Angestellte ohne Maske gebüsst

Gerber war aufgrund seiner Einstellung auch schon im Konflikt mit den Behörden. Bei einer Kontrolle im September wurden mehrere Bäckerei-Mitarbeitende gebüsst, weil sie keine Maske trugen. In weiteren Google-Antworten bezeichnet er Masken als «wirkungslos, aber sehr ungesund».

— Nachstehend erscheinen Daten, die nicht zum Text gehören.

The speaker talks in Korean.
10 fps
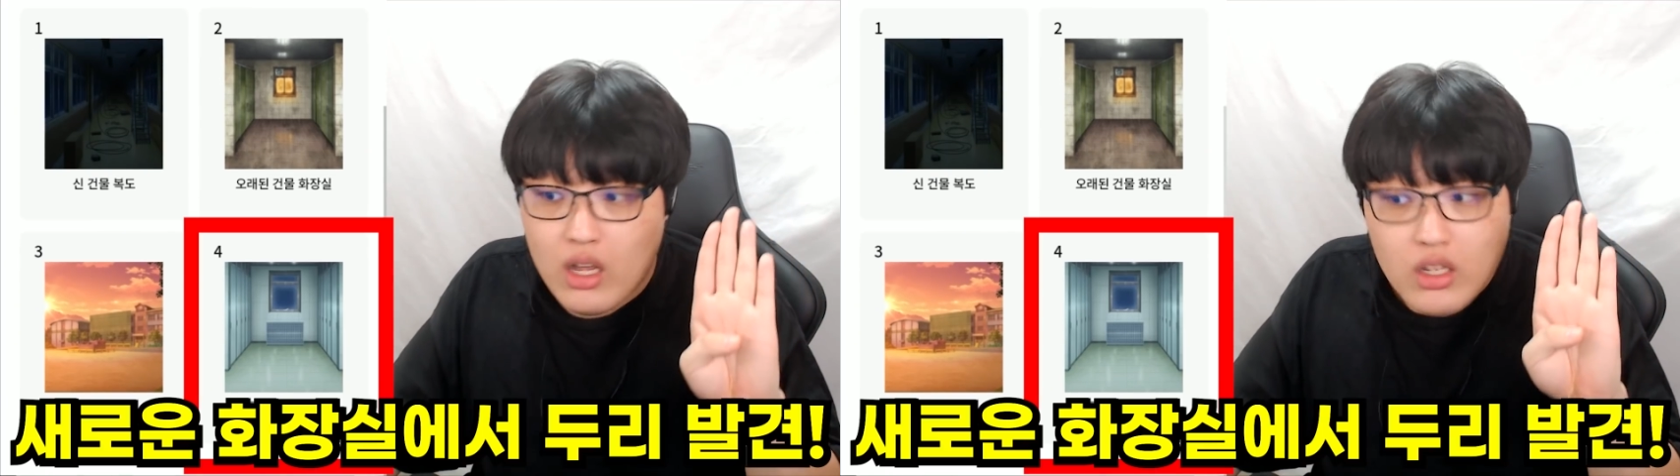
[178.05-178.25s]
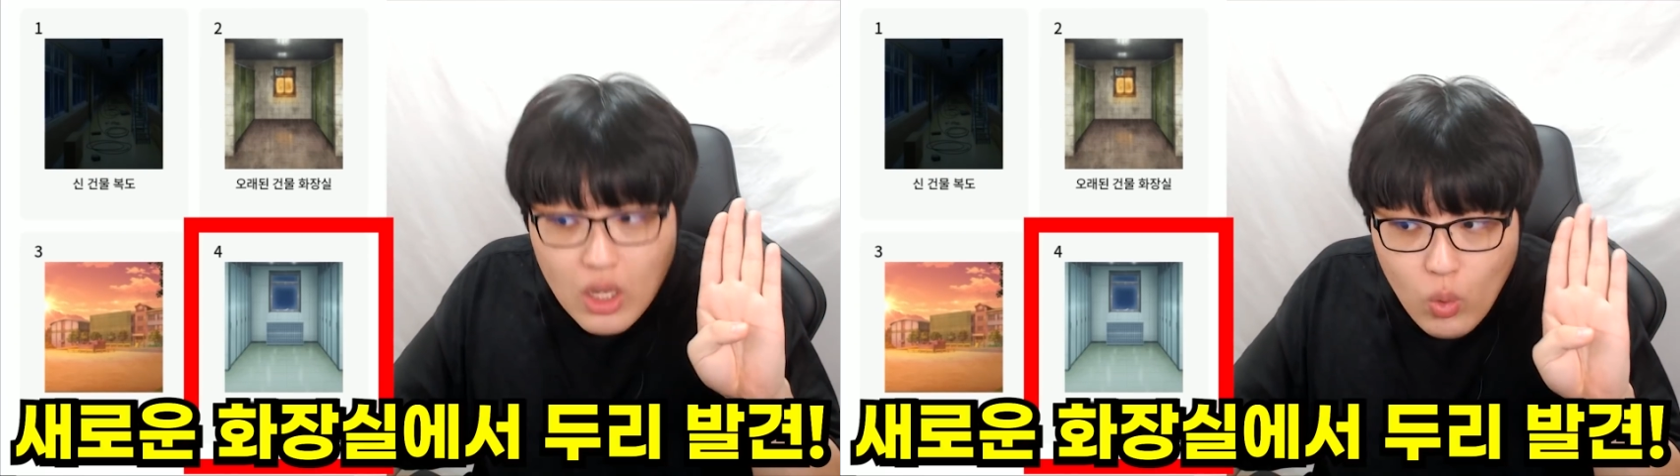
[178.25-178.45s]

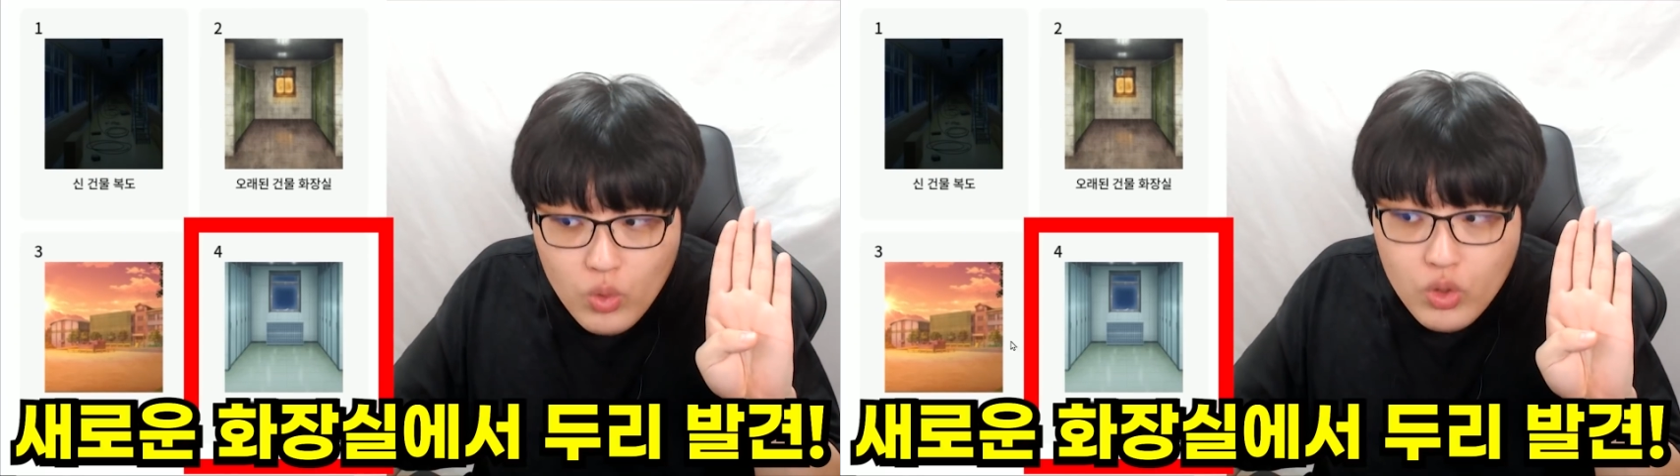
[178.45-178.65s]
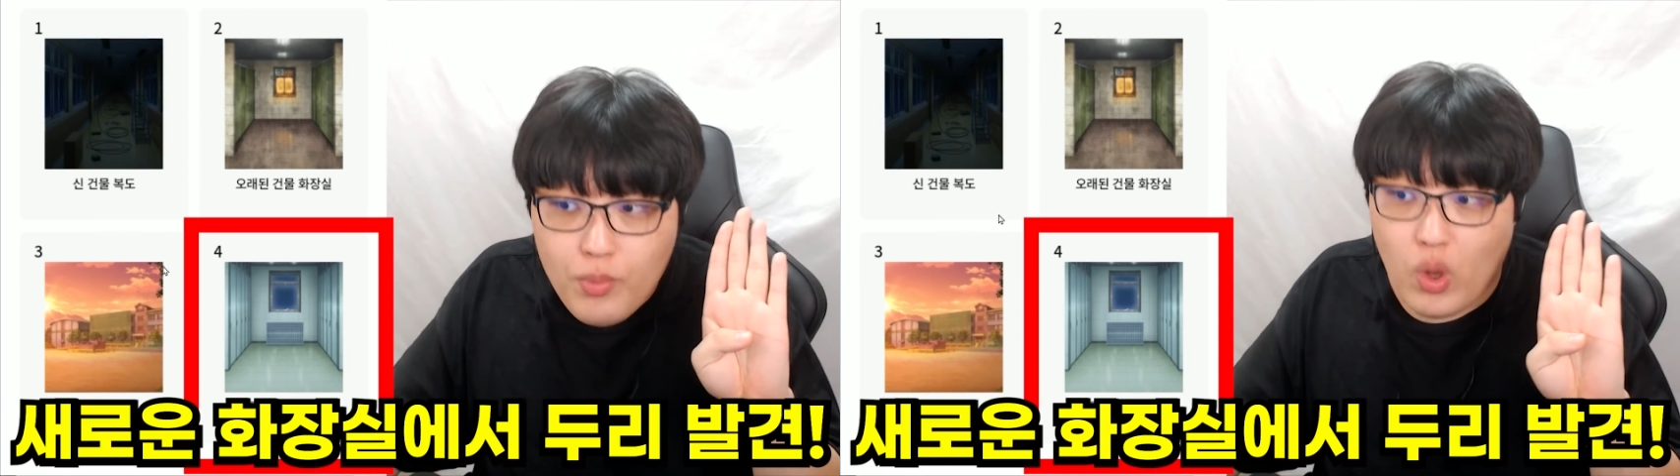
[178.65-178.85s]
새로운
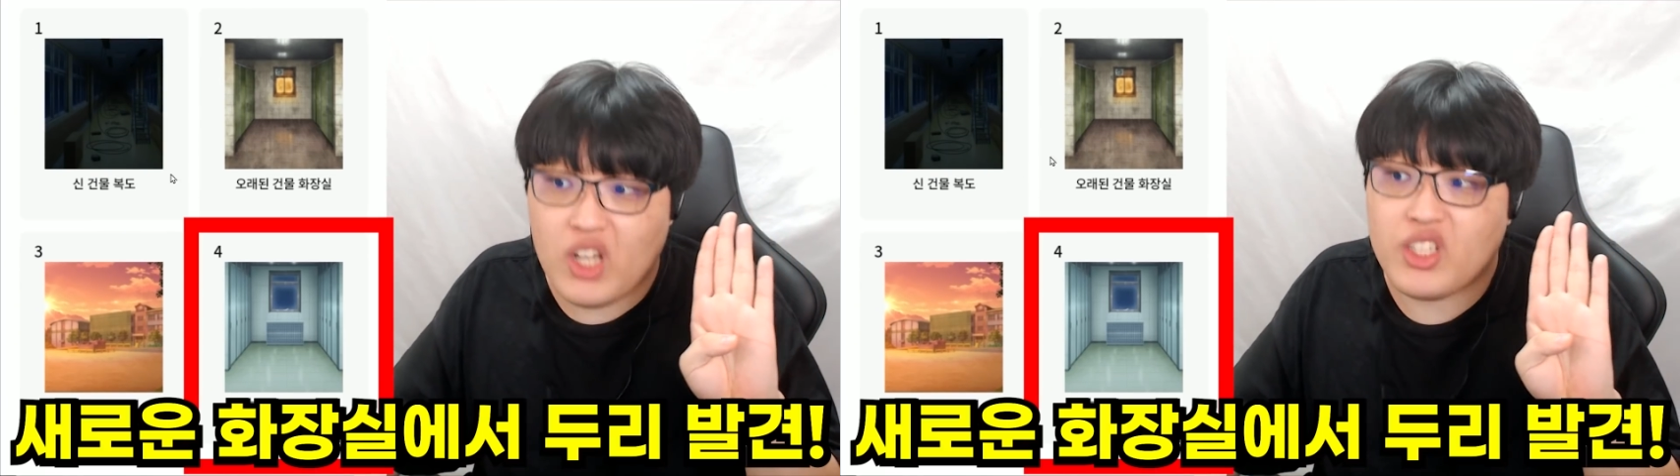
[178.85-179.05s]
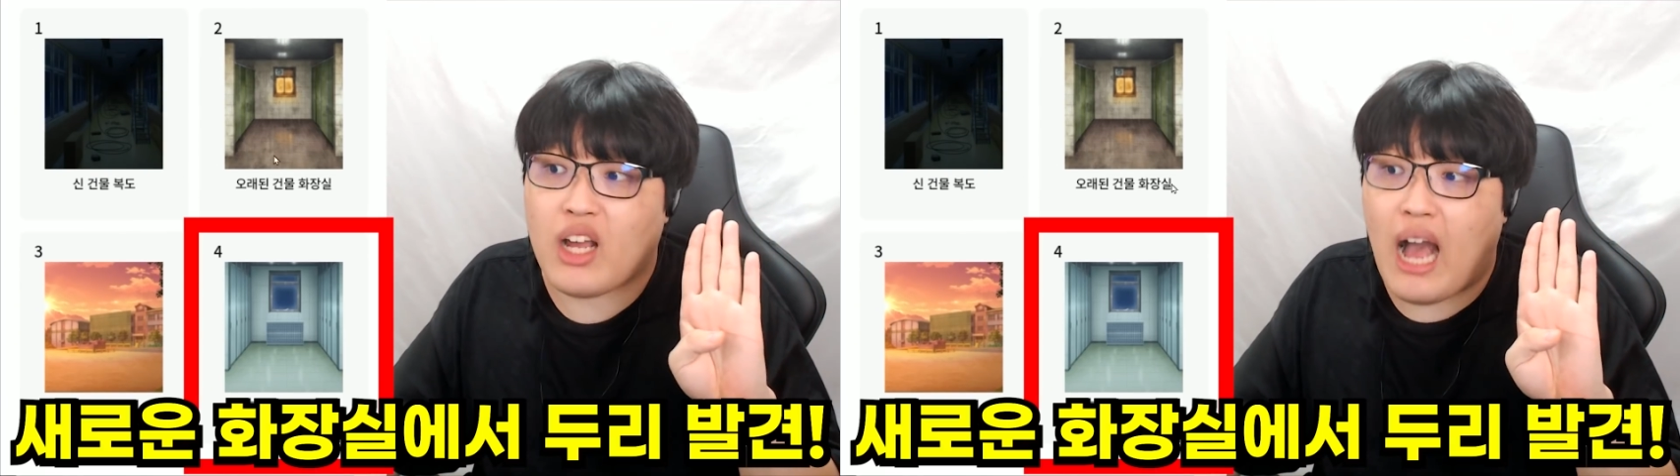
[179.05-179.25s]
건물
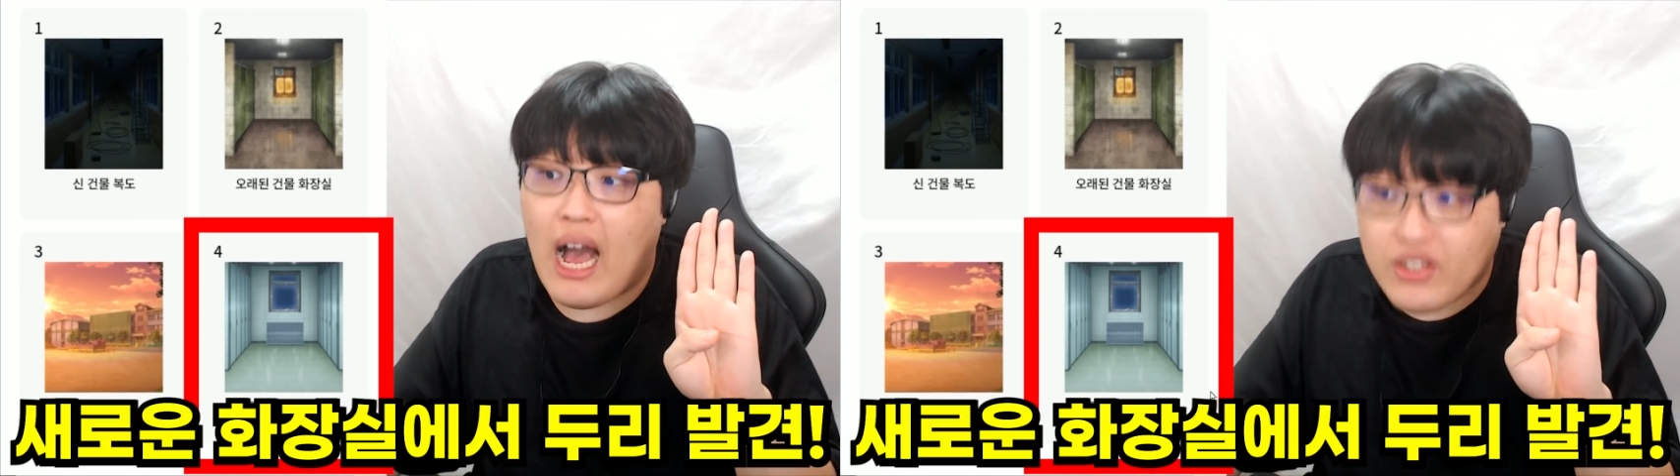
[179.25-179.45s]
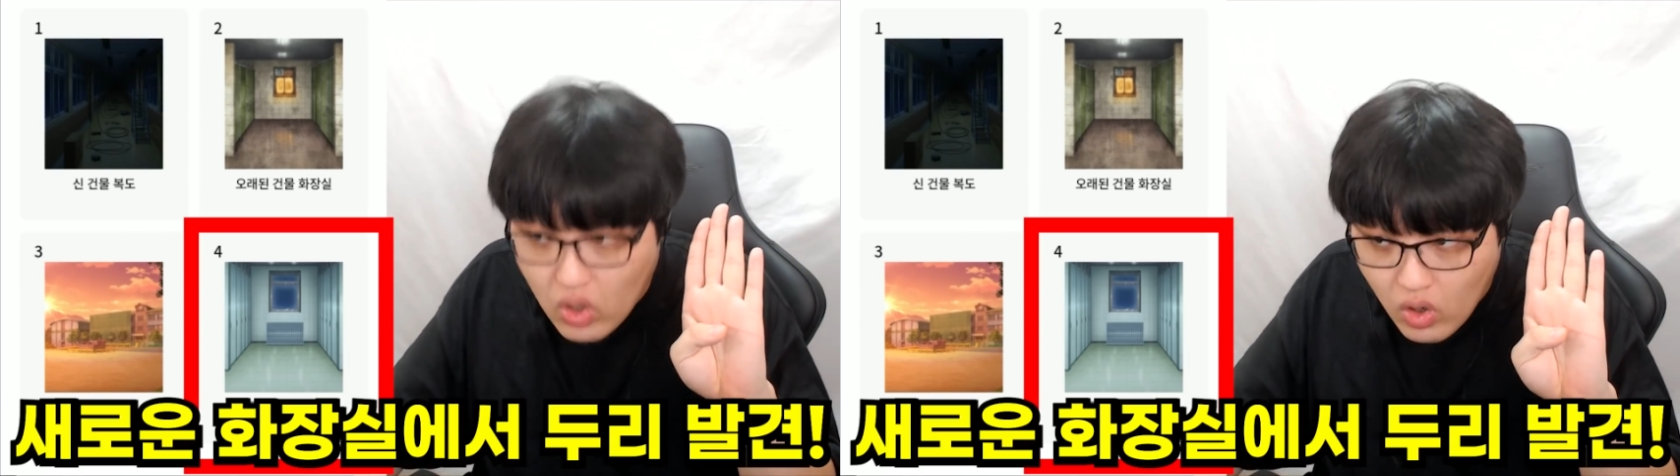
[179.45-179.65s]
화장실에
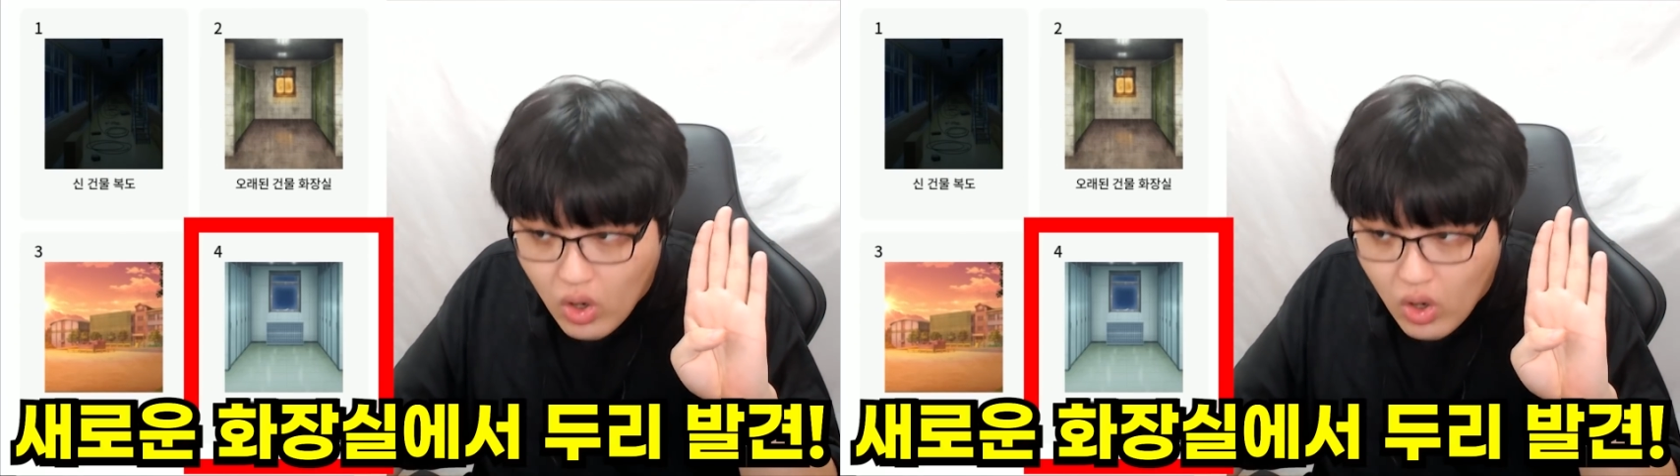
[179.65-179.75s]
가서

Das Gebaren der Winterthurer Traditionsbäckerei erinnert an einen anderen Fall aus der Eulachstadt. Der vegane Laden Tofulino, nur einen Katzensprung vom Grabebeck entfernt, stellte sich ebenfalls gegen die Maskenpflicht. Weder Kunden noch Verkäufer trugen Masken. Die Behörden liessen den Laden letzten Herbst zwangsschliessen.

Verband hält sich bedeckt

So weit will es Urs Gerber in seinen Bäckerei-Filialen nicht kommen lassen. «Das kann ich mir nicht leisten, ich habe 30 Angestellte.» Er verbiete seinen Mitarbeitenden das Maskentragen denn auch nicht. Die Google-Rezensionen lassen allerdings keinen Zweifel daran: Masken sind hinter den Bäckereitheken in der Winterthurer Altstadt eher die Ausnahme als die Regel.

Holzofe- und Grabebeck sind Mitglied des Schweizer Bäcker- und Confiseur-Verbandes. Dass der Winterthurer Bäcker mit seiner coronaskeptischen Meinung für die Mehrheit der Bäckereien steht, glaubt Verbandsdirektor Urs Wellauer (57) nicht. «In unserem Verband gibt es 1400 individuelle Unternehmer. Wir sind ein Spiegel der Gesellschaft.» Will heissen: Von Gegnern bis Befürwortern der Corona-Massnahmen sind alle Meinungen vertreten. Weiter dazu äussern will sich Verbands-Chef Wellauer nicht. (sfa)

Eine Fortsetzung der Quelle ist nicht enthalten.